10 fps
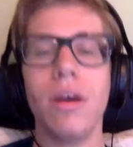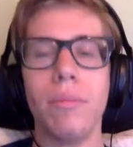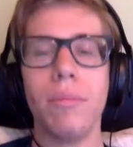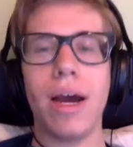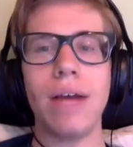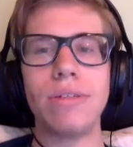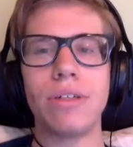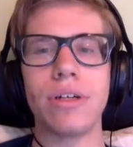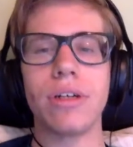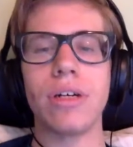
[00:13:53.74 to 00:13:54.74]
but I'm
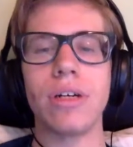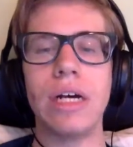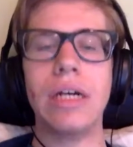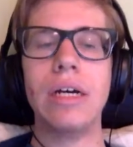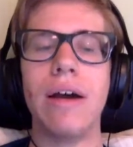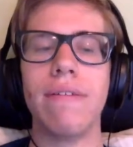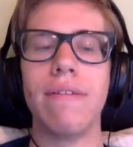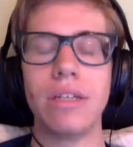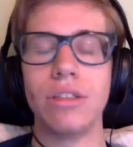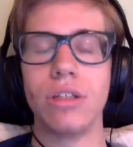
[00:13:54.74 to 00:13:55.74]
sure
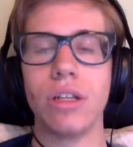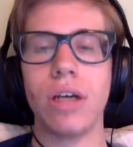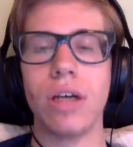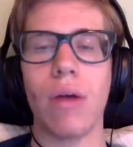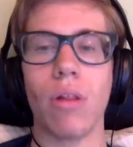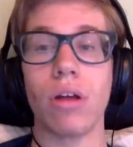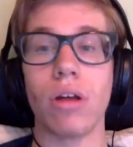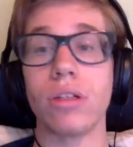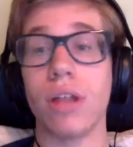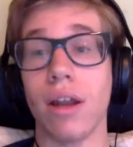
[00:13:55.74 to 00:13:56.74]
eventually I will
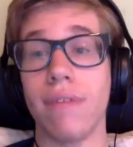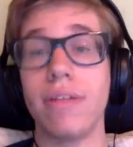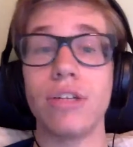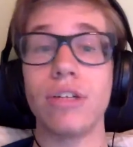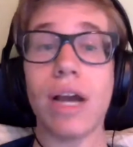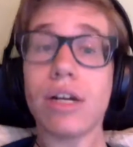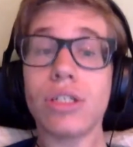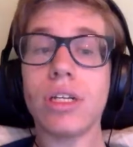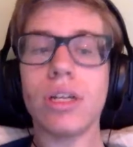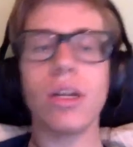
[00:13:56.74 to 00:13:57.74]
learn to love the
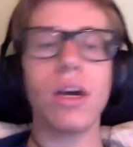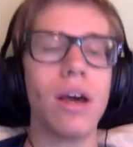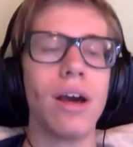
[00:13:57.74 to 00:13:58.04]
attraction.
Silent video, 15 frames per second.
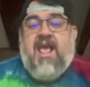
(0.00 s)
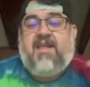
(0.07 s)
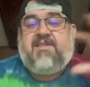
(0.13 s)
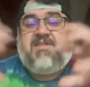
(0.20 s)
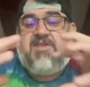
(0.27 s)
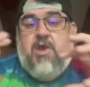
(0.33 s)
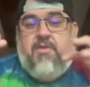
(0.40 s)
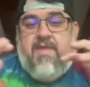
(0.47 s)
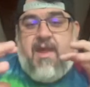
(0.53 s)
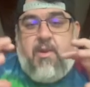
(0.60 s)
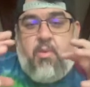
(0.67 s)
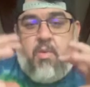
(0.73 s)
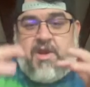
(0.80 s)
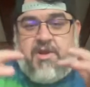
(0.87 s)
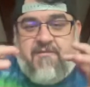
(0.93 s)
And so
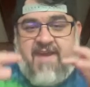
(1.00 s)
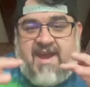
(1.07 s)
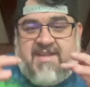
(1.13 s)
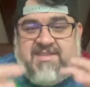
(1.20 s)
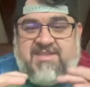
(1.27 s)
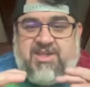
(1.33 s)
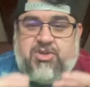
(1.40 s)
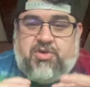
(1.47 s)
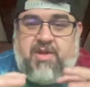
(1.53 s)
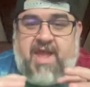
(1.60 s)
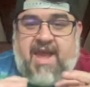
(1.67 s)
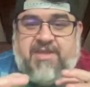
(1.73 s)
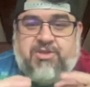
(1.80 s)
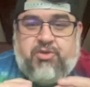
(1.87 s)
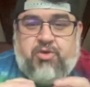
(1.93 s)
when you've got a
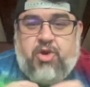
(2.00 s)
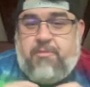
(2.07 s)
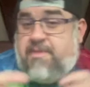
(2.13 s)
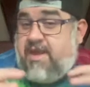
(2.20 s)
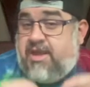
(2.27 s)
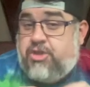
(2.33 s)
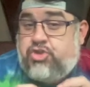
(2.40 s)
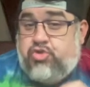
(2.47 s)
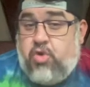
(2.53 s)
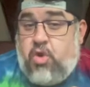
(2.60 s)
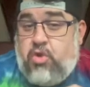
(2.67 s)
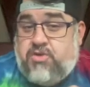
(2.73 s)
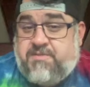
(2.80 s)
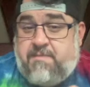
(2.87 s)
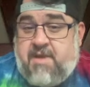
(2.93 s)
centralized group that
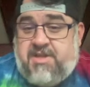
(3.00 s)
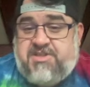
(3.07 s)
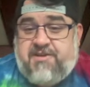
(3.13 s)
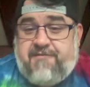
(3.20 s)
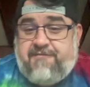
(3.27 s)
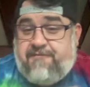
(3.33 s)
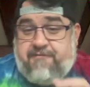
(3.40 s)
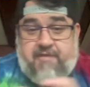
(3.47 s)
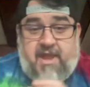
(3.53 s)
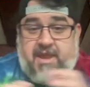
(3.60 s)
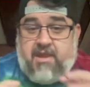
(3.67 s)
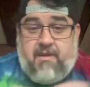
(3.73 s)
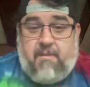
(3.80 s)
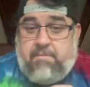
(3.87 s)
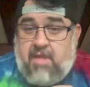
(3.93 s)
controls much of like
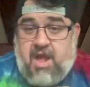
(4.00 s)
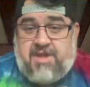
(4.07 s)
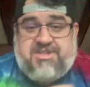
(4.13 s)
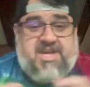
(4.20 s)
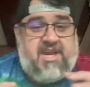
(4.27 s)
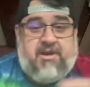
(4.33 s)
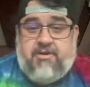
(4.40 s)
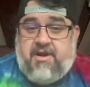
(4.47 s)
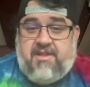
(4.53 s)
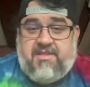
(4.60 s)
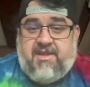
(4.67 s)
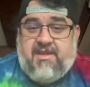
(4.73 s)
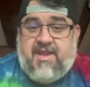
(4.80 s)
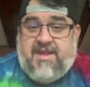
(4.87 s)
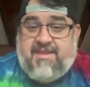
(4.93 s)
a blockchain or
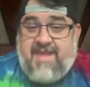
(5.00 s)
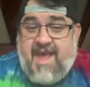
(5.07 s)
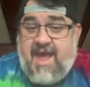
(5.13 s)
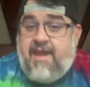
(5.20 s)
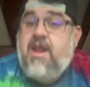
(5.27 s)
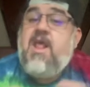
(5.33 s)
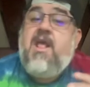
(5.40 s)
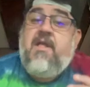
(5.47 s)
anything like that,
☆ ☆ ☆ ☆
WORK REQUEST
Each entry should be copied exactly as written, though any pictures stay out.

ANSWER TO THIS TASK
10 fps
[00:13:53.74 to 00:13:54.74]
but I'm
[00:13:54.74 to 00:13:55.74]
sure
[00:13:55.74 to 00:13:56.74]
eventually I will
[00:13:56.74 to 00:13:57.74]
learn to love the
[00:13:57.74 to 00:13:58.04]
attraction.
Silent video, 15 frames per second.
(0.00 s)
(0.07 s)
(0.13 s)
(0.20 s)
(0.27 s)
(0.33 s)
(0.40 s)
(0.47 s)
(0.53 s)
(0.60 s)
(0.67 s)
(0.73 s)
(0.80 s)
(0.87 s)
(0.93 s)
And so
(1.00 s)
(1.07 s)
(1.13 s)
(1.20 s)
(1.27 s)
(1.33 s)
(1.40 s)
(1.47 s)
(1.53 s)
(1.60 s)
(1.67 s)
(1.73 s)
(1.80 s)
(1.87 s)
(1.93 s)
when you've got a
(2.00 s)
(2.07 s)
(2.13 s)
(2.20 s)
(2.27 s)
(2.33 s)
(2.40 s)
(2.47 s)
(2.53 s)
(2.60 s)
(2.67 s)
(2.73 s)
(2.80 s)
(2.87 s)
(2.93 s)
centralized group that
(3.00 s)
(3.07 s)
(3.13 s)
(3.20 s)
(3.27 s)
(3.33 s)
(3.40 s)
(3.47 s)
(3.53 s)
(3.60 s)
(3.67 s)
(3.73 s)
(3.80 s)
(3.87 s)
(3.93 s)
controls much of like
(4.00 s)
(4.07 s)
(4.13 s)
(4.20 s)
(4.27 s)
(4.33 s)
(4.40 s)
(4.47 s)
(4.53 s)
(4.60 s)
(4.67 s)
(4.73 s)
(4.80 s)
(4.87 s)
(4.93 s)
a blockchain or
(5.00 s)
(5.07 s)
(5.13 s)
(5.20 s)
(5.27 s)
(5.33 s)
(5.40 s)
(5.47 s)
anything like that,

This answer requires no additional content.